Chapter 12 of Second Samuel begins with the prophet Nathan visiting David. Nathan tells David a sort of fable about two men, one rich and one poor. The rich man has a large flock to his name while the poor man has only one ewe he tends lovingly. When a traveler comes through town, the rich man opts to use the poor man's ewe to feed and clothe his guest rather than provide from his own sizable assets. David, being so completely trapped in the mindset of a leader, takes the story literally and demands justice. Nathan then explains that, as far as God is concerned, David is like the rich man. He had more than any man in his nation, but he greedily snatched another man's meager portion, if only because he could. For killing Uriah and taking Bath-Sheba to be his wife, for destroying the sanctity of family, David calls down ruin on his own family.

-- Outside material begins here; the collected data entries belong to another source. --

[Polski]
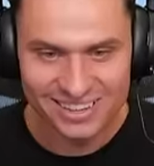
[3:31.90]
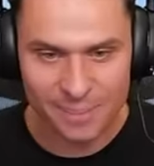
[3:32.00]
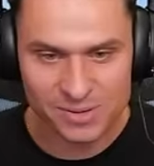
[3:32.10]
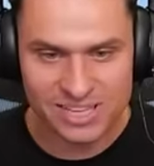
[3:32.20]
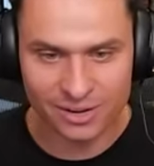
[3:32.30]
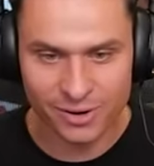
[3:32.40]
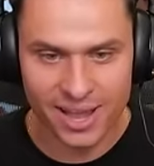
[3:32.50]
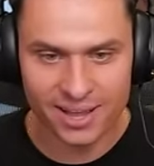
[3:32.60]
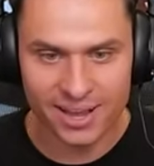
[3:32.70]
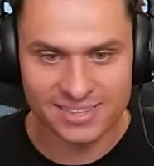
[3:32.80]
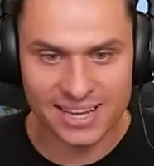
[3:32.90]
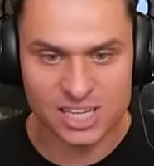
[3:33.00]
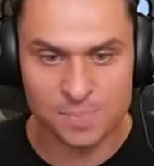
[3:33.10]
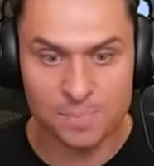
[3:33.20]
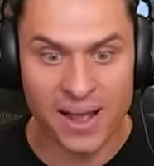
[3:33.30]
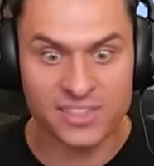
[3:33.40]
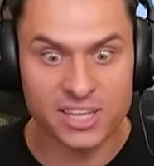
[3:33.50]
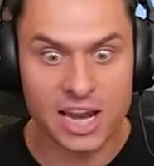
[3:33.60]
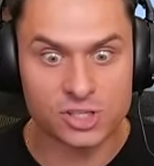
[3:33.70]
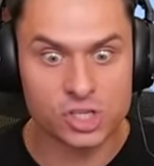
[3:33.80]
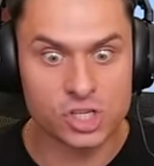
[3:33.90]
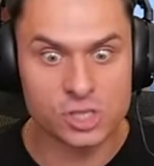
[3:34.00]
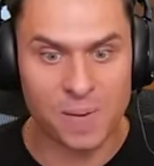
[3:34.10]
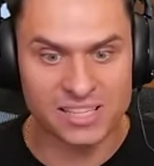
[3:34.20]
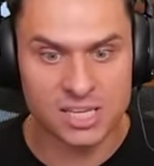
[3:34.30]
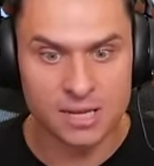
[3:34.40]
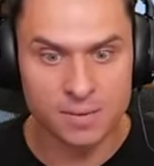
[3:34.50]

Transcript: I ona podskakuje. O. Nie da się, pamiętaj, nie naciśnij spacji,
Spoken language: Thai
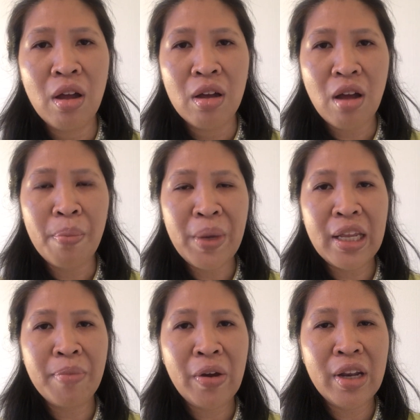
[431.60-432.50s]
ก็ปี
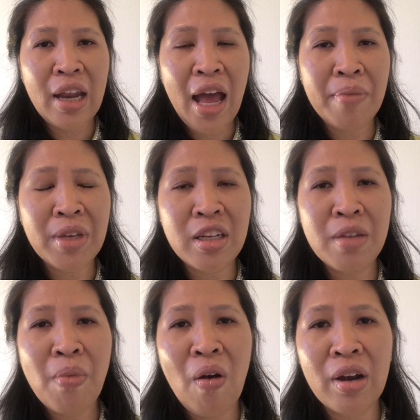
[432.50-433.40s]
นี้ไม่ค่อยได้ทำอย่างที่
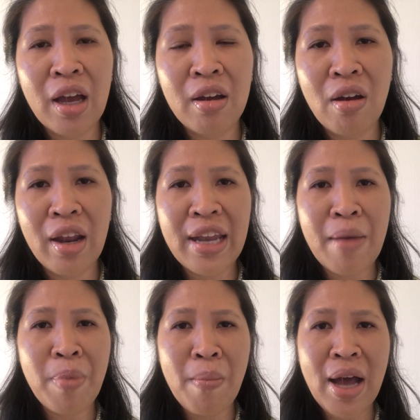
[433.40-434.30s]
บอกนะคะก็รายได้
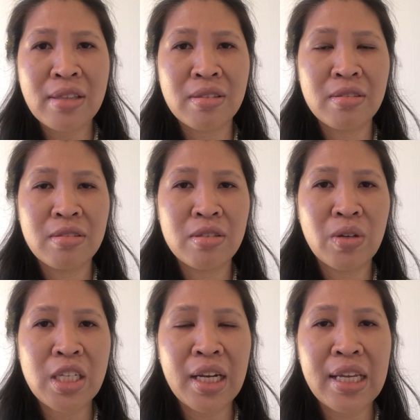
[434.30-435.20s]
ประมาณโดย
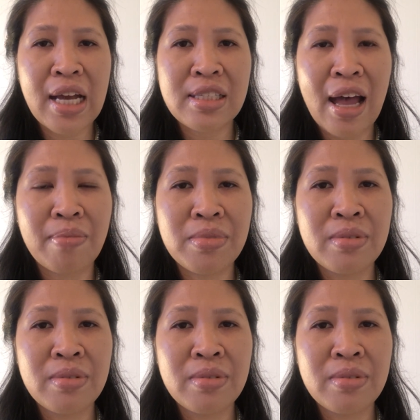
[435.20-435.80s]
เฉลี่ย สาม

The first strike against David is the loss of the child he conceived with Bath-Sheba. Only seven days after birth, the child dies of illness. There's a very interesting turn in these passages. While the child is sick, David fasts and sleeps on the ground, but when the child dies he resumes eating and returns to his house. He explains to his advisors that the penance was an attempt to appease God. Now that the child is dead, he has no reason to suffer. This paints David both as a pragmatist and as a man who has a surprisingly conversational relationship with God. There's an emotional emptiness to him after this episode, a sense that he is a man who shifts between agony and numbness.
It is that same numbness that compels David to order the murder of one of his own sons in chapter 13. Amnon, David's oldest son, conspires to rape his half-sister Tamar. After the deed is done, word gets back to David and he sets events in motion to end in Amnon's death. Following the killing, David receives false word that all of his sons have been killed. The symbolism of this tragedy is clear. Amnon is the heir to David's now-tainted throne. Like his father, Amnon gives in to the basest of his sexual proclivities and causes irreparable harm to his family in the process. All the same, by condemning one of his sons, David symbolically condemns them all. Like Saul before him, David attempts to do God's job. Though Amnon deserved death under the law, he never even stood trial. He was cut down, alone in the wilderness. A strand of that old chaos from the previous throne is in this episode. Order gives way to the caprice of kings, brothers set upon brothers and the lines between right and wrong blur until they lose all meaning.